## Brief
Within the records that follow, restate exactly the lines from the line with "[00:00:05.40]" down to the line with "[00:00:06.40]", including both. Omit the pictures.
── Provided records
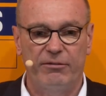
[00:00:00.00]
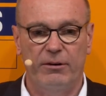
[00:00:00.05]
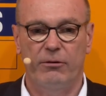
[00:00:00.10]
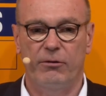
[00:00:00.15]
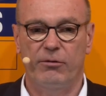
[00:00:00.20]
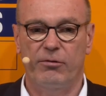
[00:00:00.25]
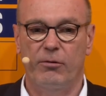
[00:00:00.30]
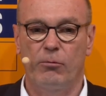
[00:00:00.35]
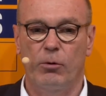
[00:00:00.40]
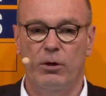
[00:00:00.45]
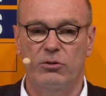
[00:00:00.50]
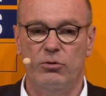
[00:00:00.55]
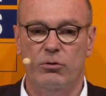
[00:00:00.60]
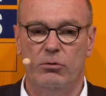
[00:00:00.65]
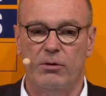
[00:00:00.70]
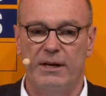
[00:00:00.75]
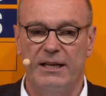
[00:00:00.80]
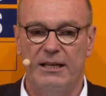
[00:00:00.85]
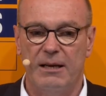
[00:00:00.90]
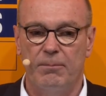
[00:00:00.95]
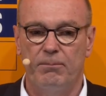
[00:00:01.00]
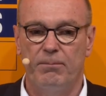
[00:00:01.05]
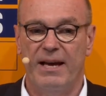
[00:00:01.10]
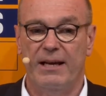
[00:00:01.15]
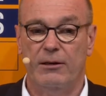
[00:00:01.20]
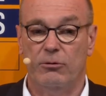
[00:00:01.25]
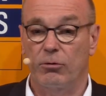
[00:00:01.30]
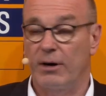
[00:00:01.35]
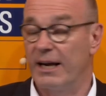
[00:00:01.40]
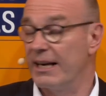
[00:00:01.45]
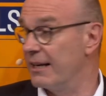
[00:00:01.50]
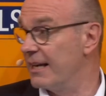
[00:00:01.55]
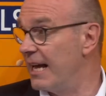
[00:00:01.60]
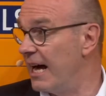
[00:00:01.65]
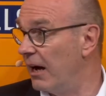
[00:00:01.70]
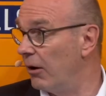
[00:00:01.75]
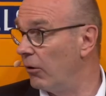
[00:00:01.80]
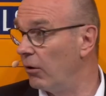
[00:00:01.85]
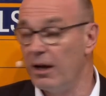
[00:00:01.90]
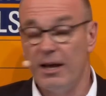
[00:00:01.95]
And if we want to create impact right
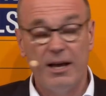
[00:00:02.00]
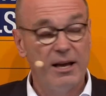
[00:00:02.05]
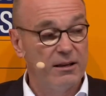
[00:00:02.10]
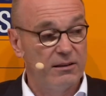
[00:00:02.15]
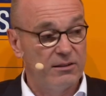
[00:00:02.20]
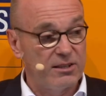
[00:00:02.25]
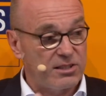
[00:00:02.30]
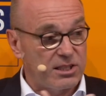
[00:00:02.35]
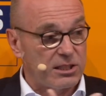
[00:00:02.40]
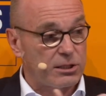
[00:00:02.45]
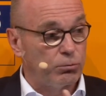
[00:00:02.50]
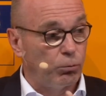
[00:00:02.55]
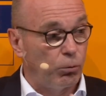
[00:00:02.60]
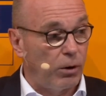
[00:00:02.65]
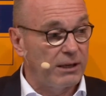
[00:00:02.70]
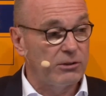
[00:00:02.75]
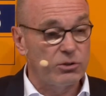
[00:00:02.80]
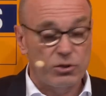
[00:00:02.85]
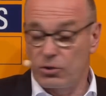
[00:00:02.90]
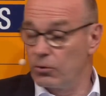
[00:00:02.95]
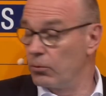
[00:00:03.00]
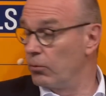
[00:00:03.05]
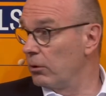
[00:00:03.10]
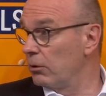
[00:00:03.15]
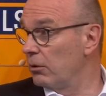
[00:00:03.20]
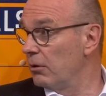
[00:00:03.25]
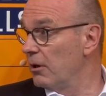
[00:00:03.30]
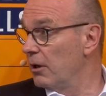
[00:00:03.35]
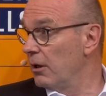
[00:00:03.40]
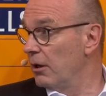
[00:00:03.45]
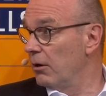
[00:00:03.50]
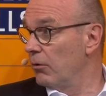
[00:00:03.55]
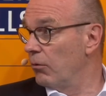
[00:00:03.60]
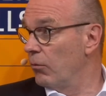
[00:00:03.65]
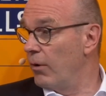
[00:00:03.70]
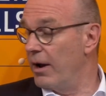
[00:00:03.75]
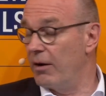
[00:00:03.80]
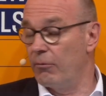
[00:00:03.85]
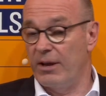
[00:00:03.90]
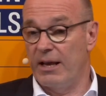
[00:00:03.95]
now, this is one tool
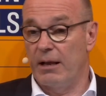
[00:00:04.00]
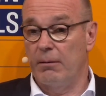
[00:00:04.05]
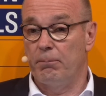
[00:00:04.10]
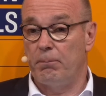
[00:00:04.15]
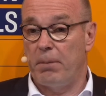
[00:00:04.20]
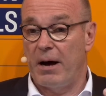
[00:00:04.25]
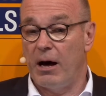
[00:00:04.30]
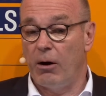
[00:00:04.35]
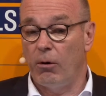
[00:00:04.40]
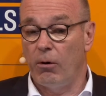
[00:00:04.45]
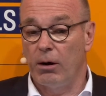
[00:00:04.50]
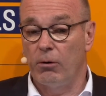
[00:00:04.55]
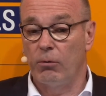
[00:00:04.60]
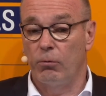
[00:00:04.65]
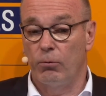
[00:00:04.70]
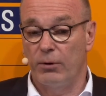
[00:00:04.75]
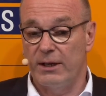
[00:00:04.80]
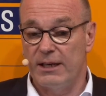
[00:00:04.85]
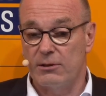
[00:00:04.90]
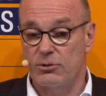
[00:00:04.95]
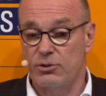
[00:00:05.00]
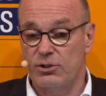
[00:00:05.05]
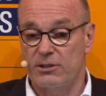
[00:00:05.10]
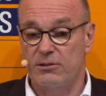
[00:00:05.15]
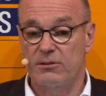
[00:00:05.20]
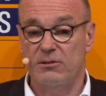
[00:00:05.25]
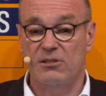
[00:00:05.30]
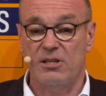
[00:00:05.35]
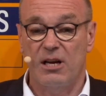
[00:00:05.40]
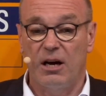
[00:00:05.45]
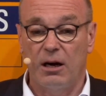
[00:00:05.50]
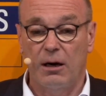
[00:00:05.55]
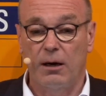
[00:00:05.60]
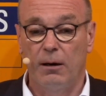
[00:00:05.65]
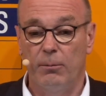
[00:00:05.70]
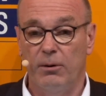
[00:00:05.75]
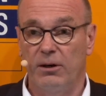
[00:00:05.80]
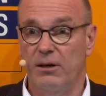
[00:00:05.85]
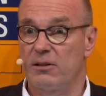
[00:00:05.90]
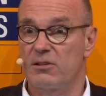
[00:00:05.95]
where we empower regions,
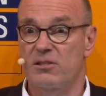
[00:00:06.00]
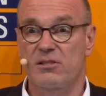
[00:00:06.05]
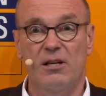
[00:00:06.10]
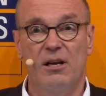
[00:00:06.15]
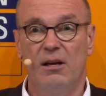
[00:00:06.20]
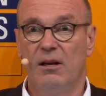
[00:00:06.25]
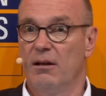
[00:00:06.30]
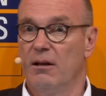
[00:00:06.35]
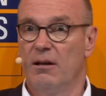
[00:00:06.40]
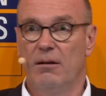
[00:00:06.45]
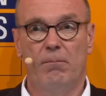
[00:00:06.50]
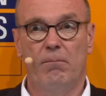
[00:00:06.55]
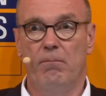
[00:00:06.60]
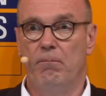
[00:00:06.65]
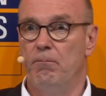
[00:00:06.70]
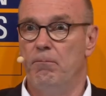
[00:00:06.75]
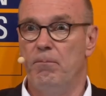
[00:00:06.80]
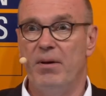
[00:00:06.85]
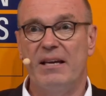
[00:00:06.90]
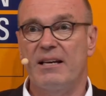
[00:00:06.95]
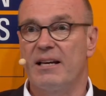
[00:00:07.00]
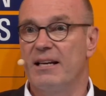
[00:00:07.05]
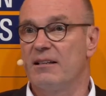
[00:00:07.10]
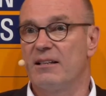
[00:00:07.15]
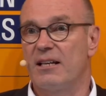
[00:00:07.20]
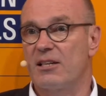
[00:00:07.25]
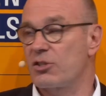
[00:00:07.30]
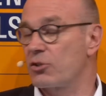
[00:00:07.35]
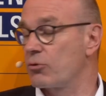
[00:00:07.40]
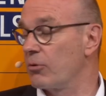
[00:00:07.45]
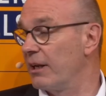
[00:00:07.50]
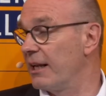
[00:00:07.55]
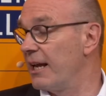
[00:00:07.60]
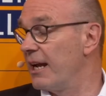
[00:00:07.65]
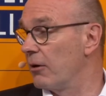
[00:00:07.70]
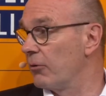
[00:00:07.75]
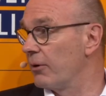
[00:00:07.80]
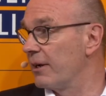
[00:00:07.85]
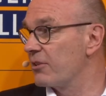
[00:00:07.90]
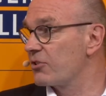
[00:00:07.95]
harbors, bigger industrial
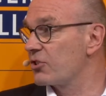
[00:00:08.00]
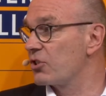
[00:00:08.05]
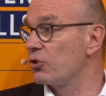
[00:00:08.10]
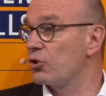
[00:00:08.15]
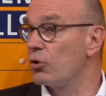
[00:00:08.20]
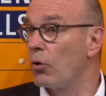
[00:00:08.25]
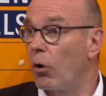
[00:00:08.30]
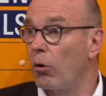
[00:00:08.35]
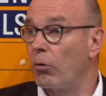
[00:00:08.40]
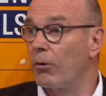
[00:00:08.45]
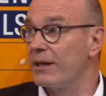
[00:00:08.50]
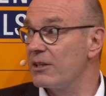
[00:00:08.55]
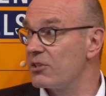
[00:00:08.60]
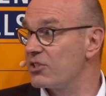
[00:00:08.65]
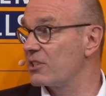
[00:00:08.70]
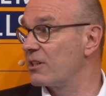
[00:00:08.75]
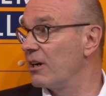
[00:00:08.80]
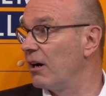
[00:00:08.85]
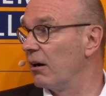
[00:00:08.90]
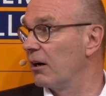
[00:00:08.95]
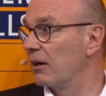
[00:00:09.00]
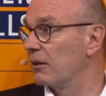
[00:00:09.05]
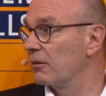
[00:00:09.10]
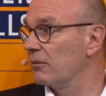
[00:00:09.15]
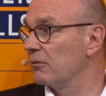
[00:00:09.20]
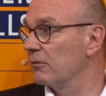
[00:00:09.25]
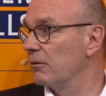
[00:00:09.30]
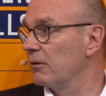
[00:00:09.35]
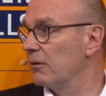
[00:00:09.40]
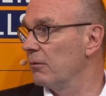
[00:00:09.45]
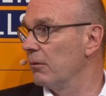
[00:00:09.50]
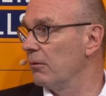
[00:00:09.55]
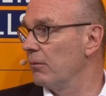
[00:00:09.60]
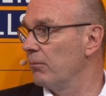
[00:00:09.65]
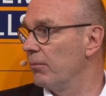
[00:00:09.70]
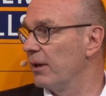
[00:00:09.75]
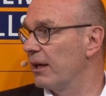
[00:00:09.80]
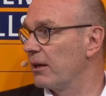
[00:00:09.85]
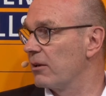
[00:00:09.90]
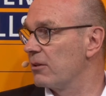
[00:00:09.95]
areas to already start.
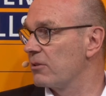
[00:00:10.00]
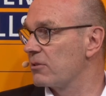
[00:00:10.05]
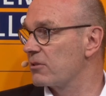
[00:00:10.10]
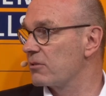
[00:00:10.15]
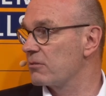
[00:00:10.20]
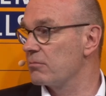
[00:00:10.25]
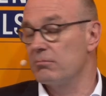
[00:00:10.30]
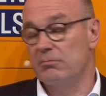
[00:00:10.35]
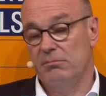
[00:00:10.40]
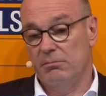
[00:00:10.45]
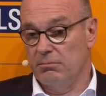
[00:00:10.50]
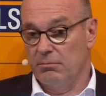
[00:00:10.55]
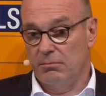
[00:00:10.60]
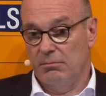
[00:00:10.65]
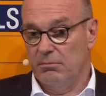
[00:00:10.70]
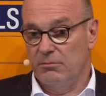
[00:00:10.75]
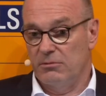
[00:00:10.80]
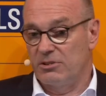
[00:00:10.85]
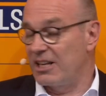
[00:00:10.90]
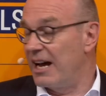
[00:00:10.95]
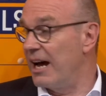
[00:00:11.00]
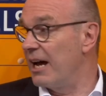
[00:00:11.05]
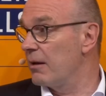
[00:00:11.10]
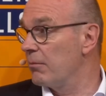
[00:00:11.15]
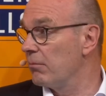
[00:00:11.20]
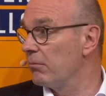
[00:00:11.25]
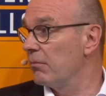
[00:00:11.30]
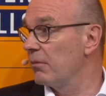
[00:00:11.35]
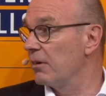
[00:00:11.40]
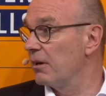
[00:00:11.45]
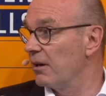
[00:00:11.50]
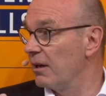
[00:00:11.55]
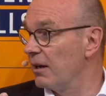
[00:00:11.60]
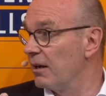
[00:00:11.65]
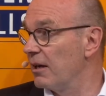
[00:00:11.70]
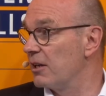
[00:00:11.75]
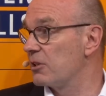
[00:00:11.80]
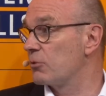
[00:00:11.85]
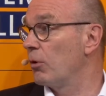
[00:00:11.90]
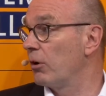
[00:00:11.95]
Because time
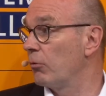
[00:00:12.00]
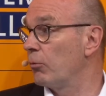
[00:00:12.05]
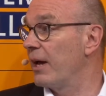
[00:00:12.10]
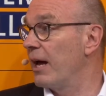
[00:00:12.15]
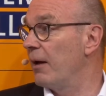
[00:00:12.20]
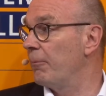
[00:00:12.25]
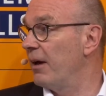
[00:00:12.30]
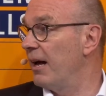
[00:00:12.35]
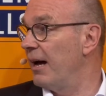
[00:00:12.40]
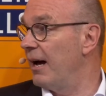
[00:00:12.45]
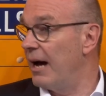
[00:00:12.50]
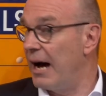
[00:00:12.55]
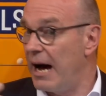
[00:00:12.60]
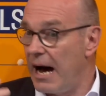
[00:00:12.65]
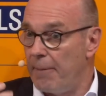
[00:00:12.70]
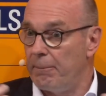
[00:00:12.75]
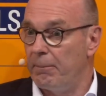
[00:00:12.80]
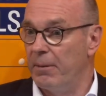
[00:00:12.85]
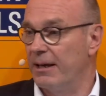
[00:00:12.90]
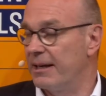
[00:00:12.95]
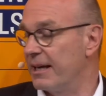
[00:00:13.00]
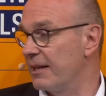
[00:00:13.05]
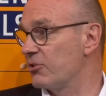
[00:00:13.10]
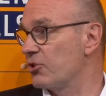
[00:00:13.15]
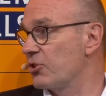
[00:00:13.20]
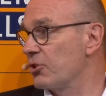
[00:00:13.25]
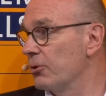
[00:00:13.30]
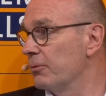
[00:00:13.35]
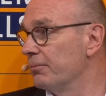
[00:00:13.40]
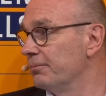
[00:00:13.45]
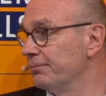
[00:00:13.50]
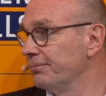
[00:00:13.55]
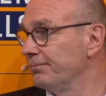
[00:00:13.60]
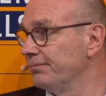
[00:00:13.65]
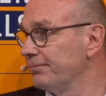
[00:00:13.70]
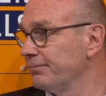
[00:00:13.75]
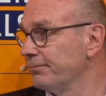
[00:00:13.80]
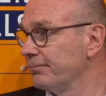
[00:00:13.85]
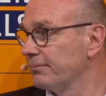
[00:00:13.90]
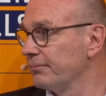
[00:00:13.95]
is what we are up against too.
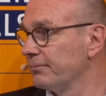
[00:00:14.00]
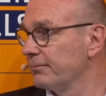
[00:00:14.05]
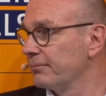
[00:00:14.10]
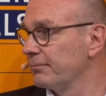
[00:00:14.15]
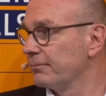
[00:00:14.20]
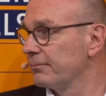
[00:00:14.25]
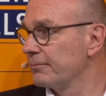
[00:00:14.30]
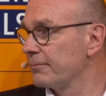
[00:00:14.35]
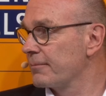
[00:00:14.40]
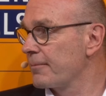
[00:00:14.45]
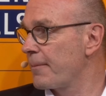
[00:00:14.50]
It's crucial.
────
## Solution to the exercise
[00:00:05.40]
[00:00:05.45]
[00:00:05.50]
[00:00:05.55]
[00:00:05.60]
[00:00:05.65]
[00:00:05.70]
[00:00:05.75]
[00:00:05.80]
[00:00:05.85]
[00:00:05.90]
[00:00:05.95]
where we empower regions,
[00:00:06.00]
[00:00:06.05]
[00:00:06.10]
[00:00:06.15]
[00:00:06.20]
[00:00:06.25]
[00:00:06.30]
[00:00:06.35]
[00:00:06.40]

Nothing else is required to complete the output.